Козловскому советовали свои же люди:

— Дряхлеет Берг. Может, ему и не под силу нести такую службу… Схлопотать бы ему пенсию хорошую, что ли. Пенсии-то выдают таким?

Но Козловский возражал — он не терял своей старой надежды на Берга.

— Нет, товарищи, одна фигура Алексея Семеновича, одно его присутствие должно заставить здешних маратов думать о приличии. Не на каждое Устьево есть такой Берг. И этим надо дорожить.

Маратами он, конечно, называл большевиков. Иногда он называл их и дешевыми маратами. Однако Модестыч пытался установить с ними приятельские отношения.
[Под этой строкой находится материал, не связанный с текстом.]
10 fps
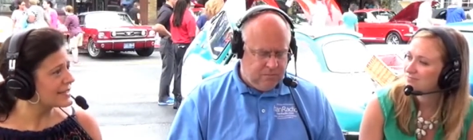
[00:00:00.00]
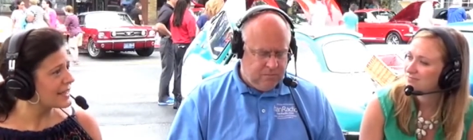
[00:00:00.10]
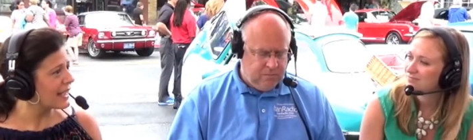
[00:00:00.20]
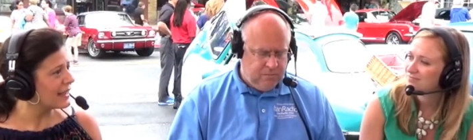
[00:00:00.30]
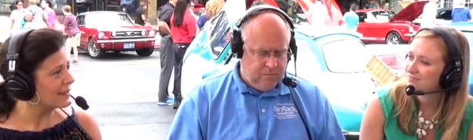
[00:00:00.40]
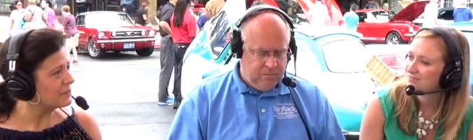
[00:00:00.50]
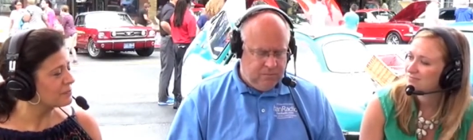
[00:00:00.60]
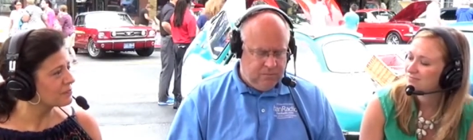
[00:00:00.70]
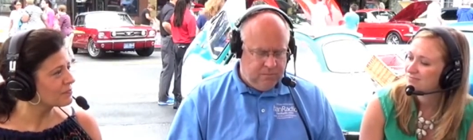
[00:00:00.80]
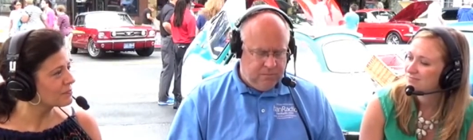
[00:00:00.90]
Speaker 1: um,
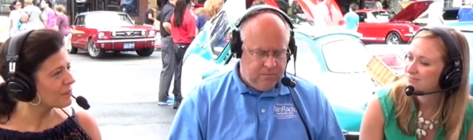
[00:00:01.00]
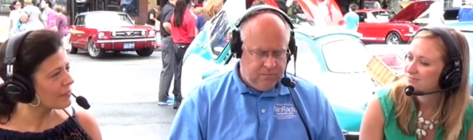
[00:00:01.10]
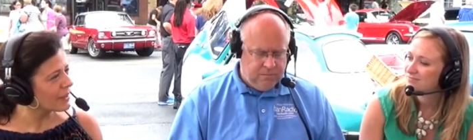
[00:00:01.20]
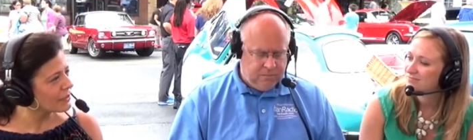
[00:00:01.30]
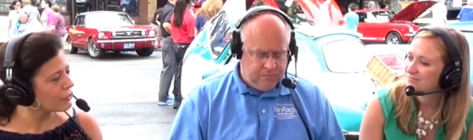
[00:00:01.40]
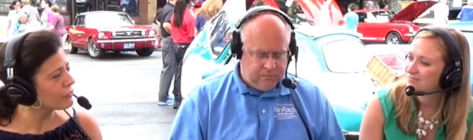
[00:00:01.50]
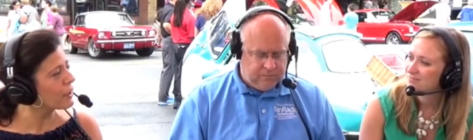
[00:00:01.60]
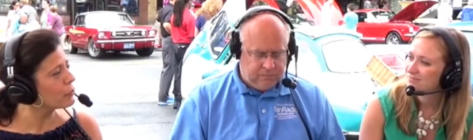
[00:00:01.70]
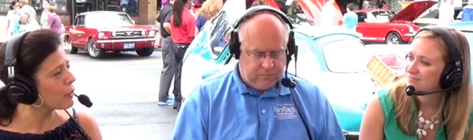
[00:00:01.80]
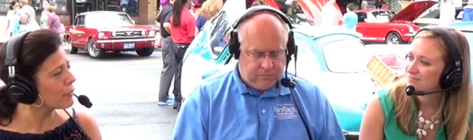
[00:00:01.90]

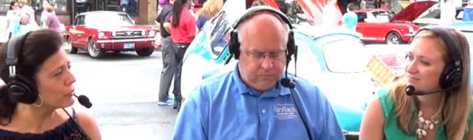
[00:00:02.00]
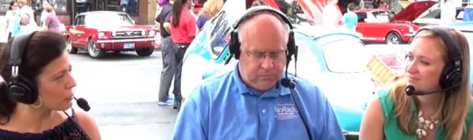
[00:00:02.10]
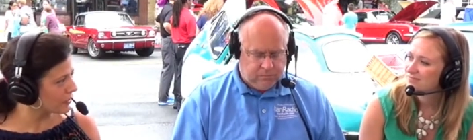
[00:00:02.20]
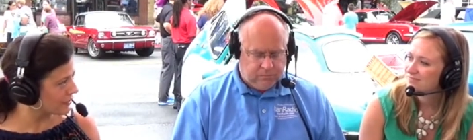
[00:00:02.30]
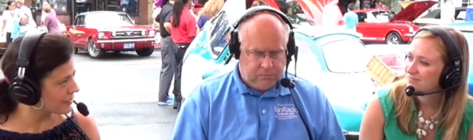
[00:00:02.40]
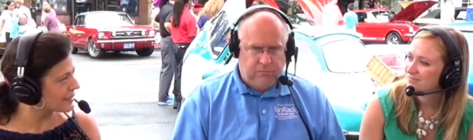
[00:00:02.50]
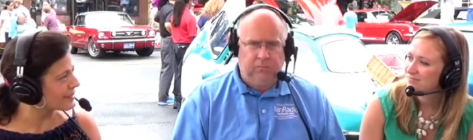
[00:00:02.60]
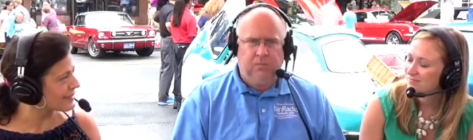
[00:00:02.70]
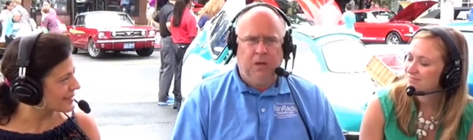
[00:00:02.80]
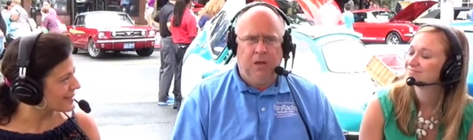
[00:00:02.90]
February
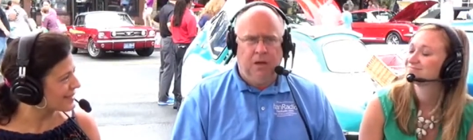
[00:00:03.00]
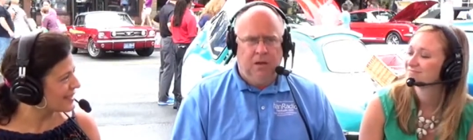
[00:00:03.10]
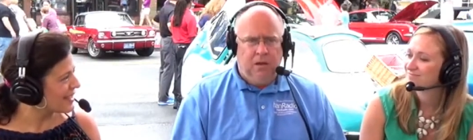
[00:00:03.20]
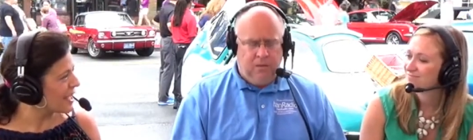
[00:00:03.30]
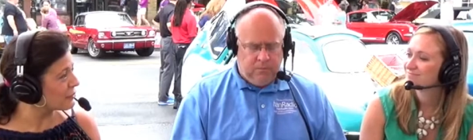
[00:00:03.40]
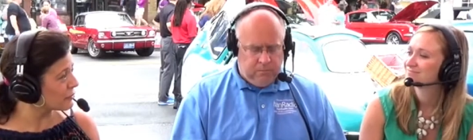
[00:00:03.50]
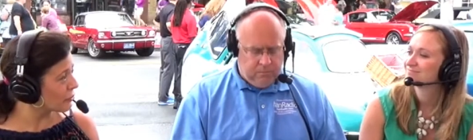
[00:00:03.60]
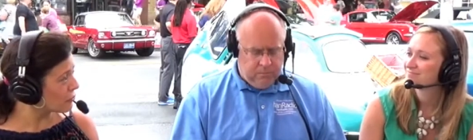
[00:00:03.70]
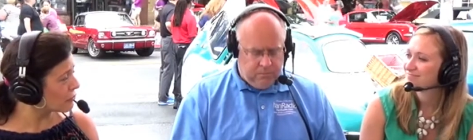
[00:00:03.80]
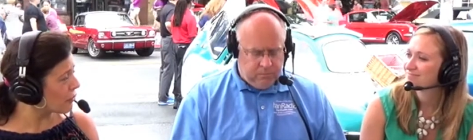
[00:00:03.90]
2016. Mm-hmm. And so
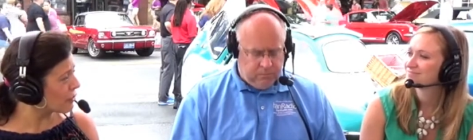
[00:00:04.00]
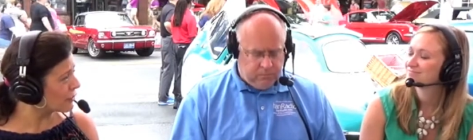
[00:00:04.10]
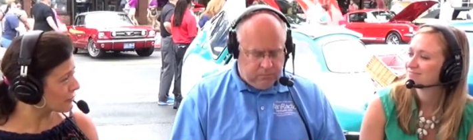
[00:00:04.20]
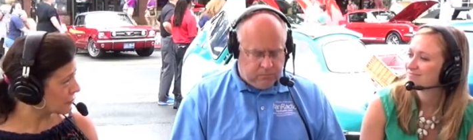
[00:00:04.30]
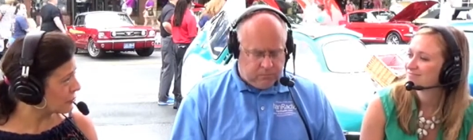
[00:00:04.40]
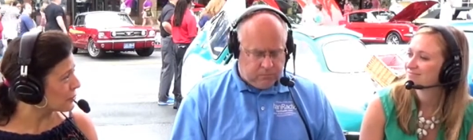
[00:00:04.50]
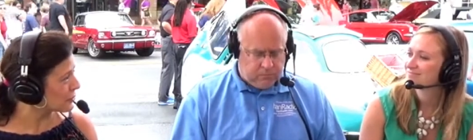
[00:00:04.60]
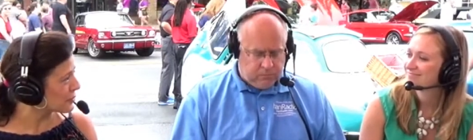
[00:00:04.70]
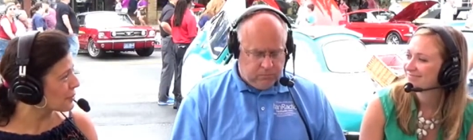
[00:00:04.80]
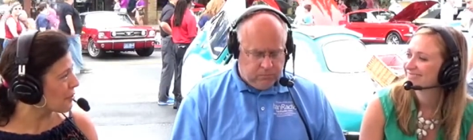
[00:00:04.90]
far, so good.
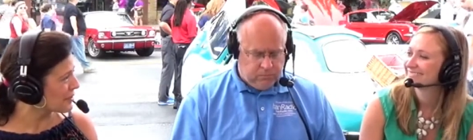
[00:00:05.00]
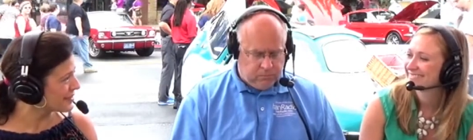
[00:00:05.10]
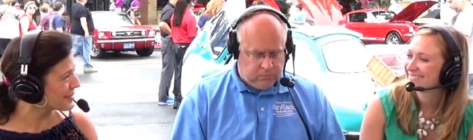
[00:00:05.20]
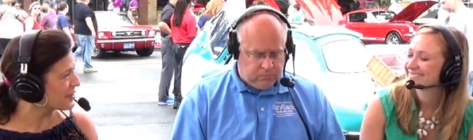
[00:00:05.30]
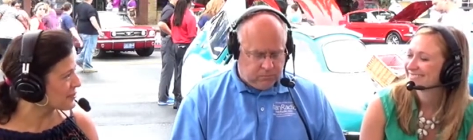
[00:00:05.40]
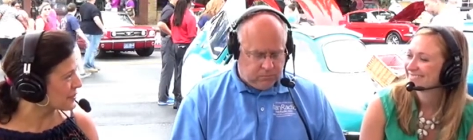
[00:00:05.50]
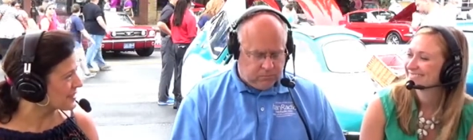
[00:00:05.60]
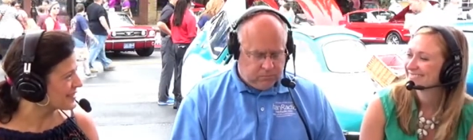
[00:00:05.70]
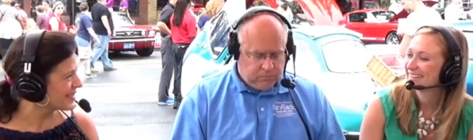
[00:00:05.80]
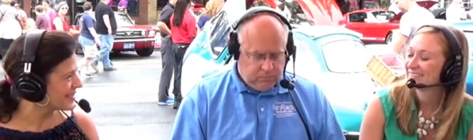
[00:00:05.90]
We are on schedule.
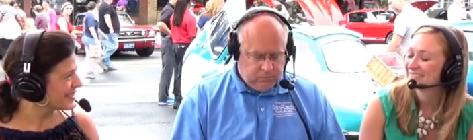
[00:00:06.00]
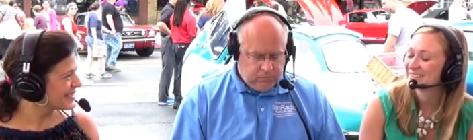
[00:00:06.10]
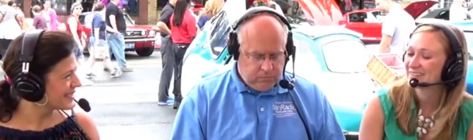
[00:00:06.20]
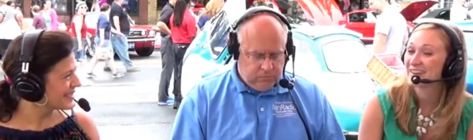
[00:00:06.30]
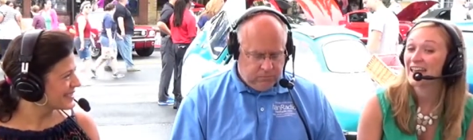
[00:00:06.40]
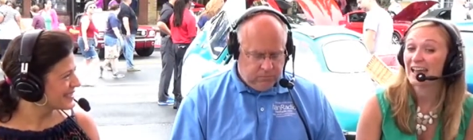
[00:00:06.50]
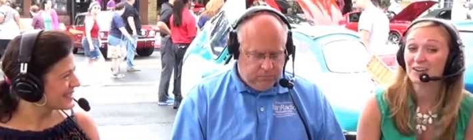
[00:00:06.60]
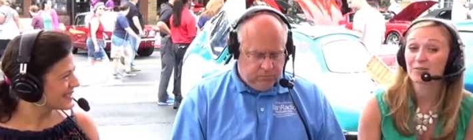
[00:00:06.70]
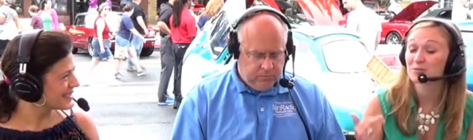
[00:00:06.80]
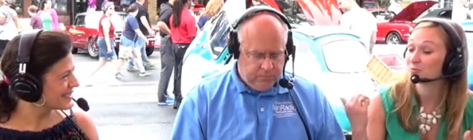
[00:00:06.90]
Speaker 2: Oh, that's good. And you
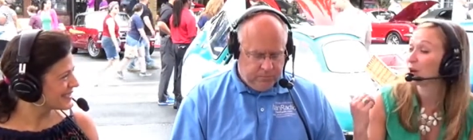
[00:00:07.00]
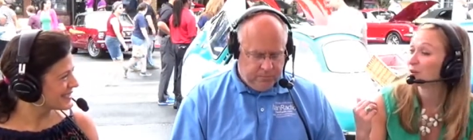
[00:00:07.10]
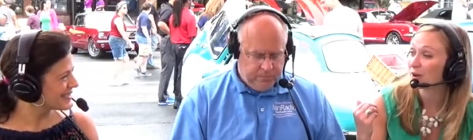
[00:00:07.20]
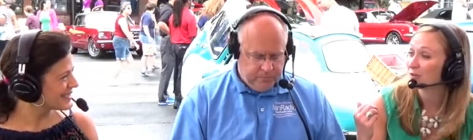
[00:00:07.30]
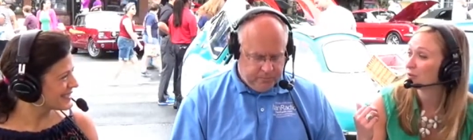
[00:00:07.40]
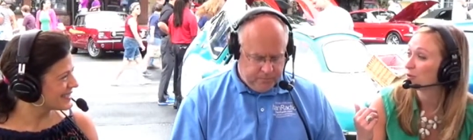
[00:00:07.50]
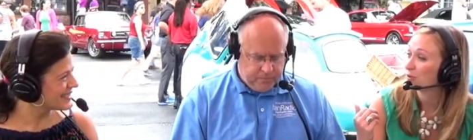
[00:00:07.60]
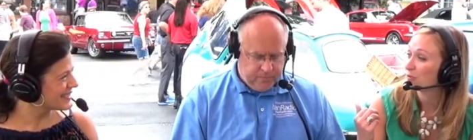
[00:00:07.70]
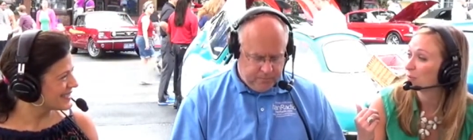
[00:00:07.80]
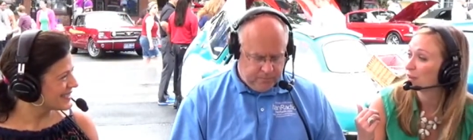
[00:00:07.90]
know, it's right around the corner
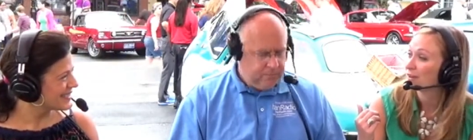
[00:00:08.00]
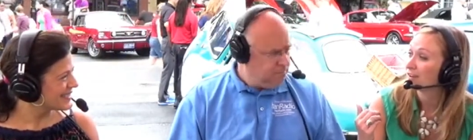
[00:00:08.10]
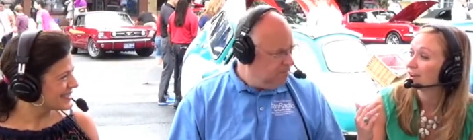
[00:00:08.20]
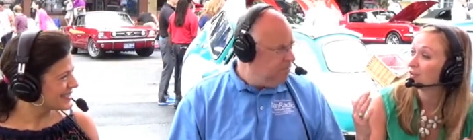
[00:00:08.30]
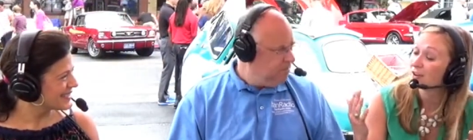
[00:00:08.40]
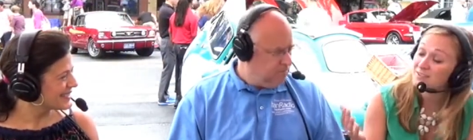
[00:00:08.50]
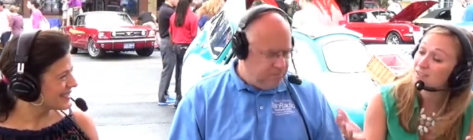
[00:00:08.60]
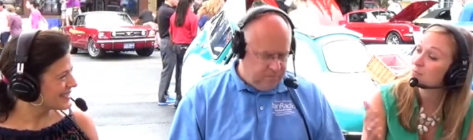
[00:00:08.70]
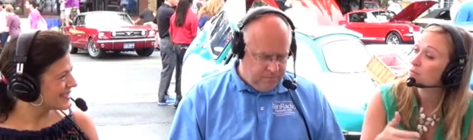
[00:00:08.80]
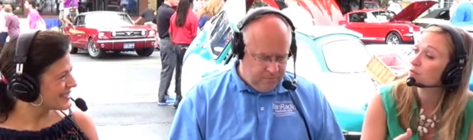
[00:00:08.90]
from here. And you guys
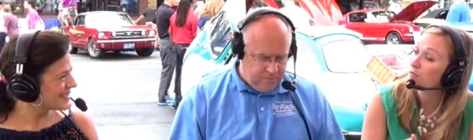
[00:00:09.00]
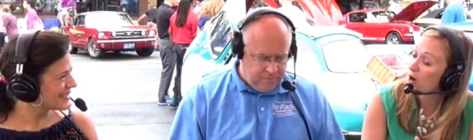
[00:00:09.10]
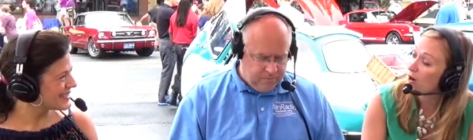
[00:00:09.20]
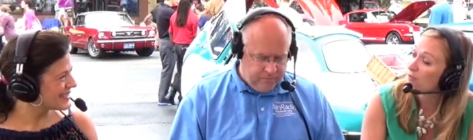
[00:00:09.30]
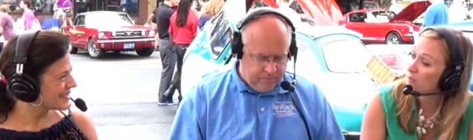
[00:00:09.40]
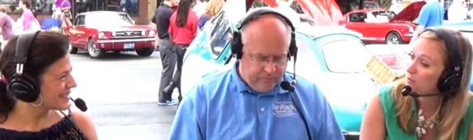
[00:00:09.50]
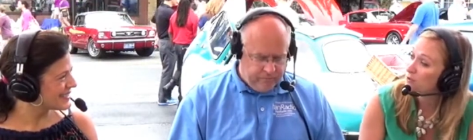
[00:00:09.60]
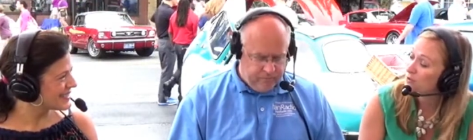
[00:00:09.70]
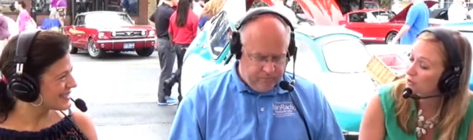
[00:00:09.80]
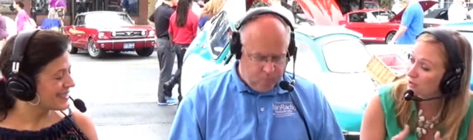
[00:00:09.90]
didn't move far from the
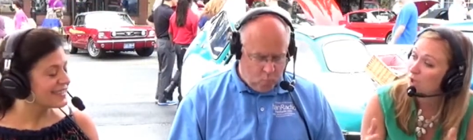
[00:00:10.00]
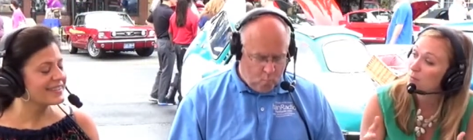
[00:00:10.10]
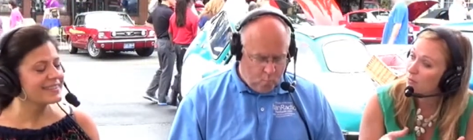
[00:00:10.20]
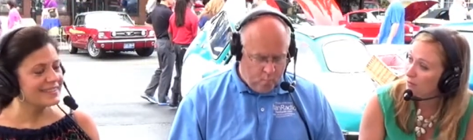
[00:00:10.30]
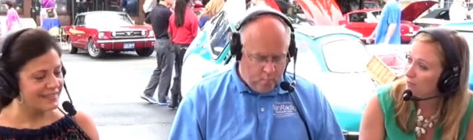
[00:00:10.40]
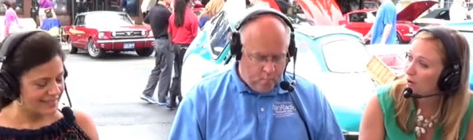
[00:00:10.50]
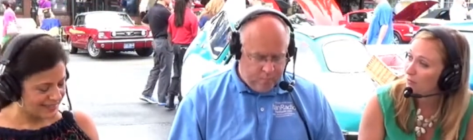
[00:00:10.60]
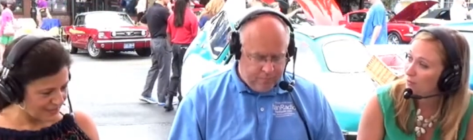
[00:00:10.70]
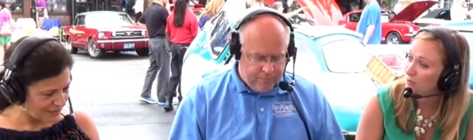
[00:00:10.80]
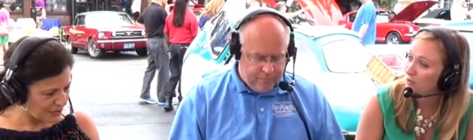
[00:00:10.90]
original, you're not moving far
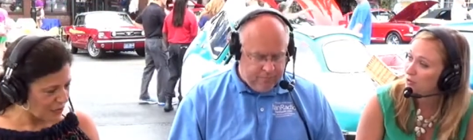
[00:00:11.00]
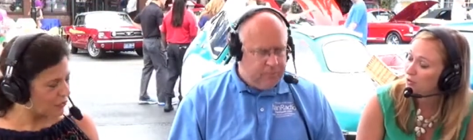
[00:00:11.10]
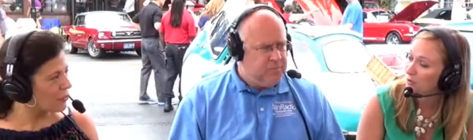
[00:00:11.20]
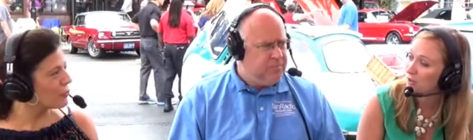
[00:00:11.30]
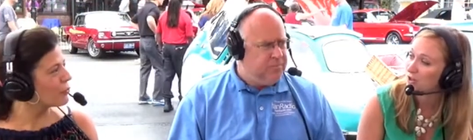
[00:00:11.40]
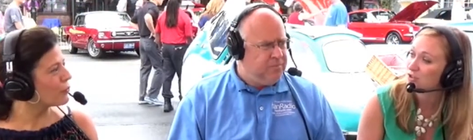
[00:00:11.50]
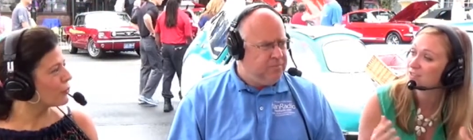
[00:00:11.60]
from the original location. Mm. It's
Однажды он перехватил Дунина на дороге со станции.

— Товарищ Дунин, как же нам ликвидировать… неприятное дело с… Лекаревым?

Лекарев прошел в Совет от эсеров, и вскоре после этого его имя обнаружили в списке провокаторов.

— Товарищ Дунин… Надо ли много говорить об этом факте… на собраниях? Ведь это позорит нас, да и Совет. Надо ли, чтобы рабочие широко это обсуждали?

— А список? Имя-то Лекарева есть в списке. Газеты список напечатали.

— Газеты не все читают… А… а… внимательно еще меньше читают. Ну, мы согласны не говорить больше о Елкине, который у вас был в ячейке, а вы…

Дунин вспыхнул:

— Сделку предлагаете? О Елкине мы сами сказали, мы первые.

Козловский покраснел. Дунину захотелось его позлить.

— Я и забыл о Лекареве. Да вы напомнили.

И говорил Дунин на собрании:

— Кто из вас, ребята, думает, к какой партии приписаться, — у меня спрашивай. Я совет дам. Солидные люди из новоогородной идут, например, к эсерам.

Новоогородной Дунин называл новосборочную. Новосборочная была гордостью и надеждой Козловского. Там работали зажиточные люди. У них свои дома, огороды, ульи. У кого жена ларек на толкучке держит. В новосборочной к станку допускали только родию. До сих пор там еще говорили, что Гапона напрасно повесили. У кого-то хранился текст проповеди, с которой выступал Гапон.